TASK MATERIAL section start

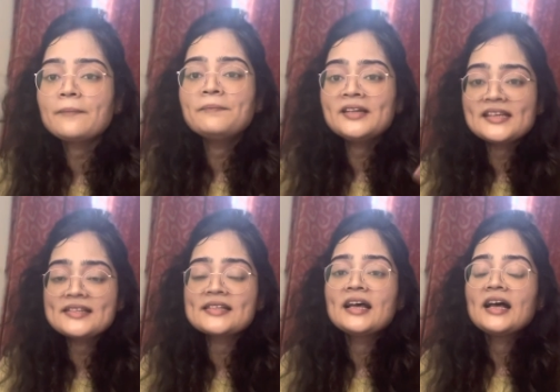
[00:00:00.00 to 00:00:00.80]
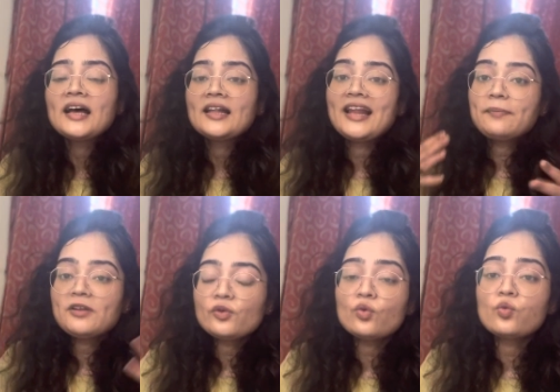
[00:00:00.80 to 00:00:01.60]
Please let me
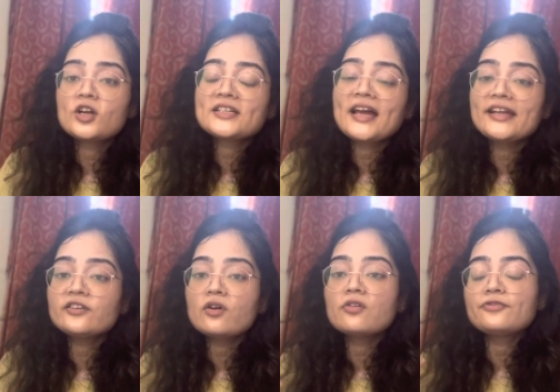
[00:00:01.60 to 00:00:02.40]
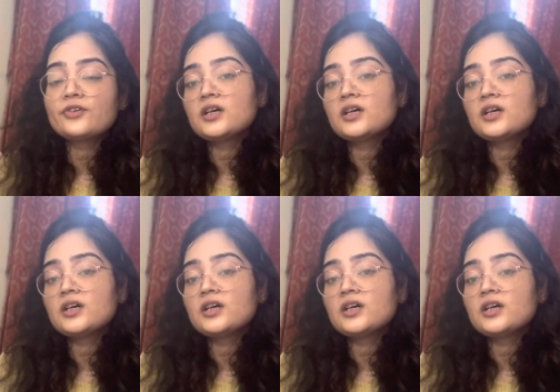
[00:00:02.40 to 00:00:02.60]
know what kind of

TASK MATERIAL section end

:: ACTION ITEM ::
Each entry should be repeated exactly as it appears; the pictures stay out.

:: WRITTEN RESPONSE ::
[00:00:00.00 to 00:00:00.80]
[00:00:00.80 to 00:00:01.60]
Please let me
[00:00:01.60 to 00:00:02.40]
[00:00:02.40 to 00:00:02.60]
know what kind of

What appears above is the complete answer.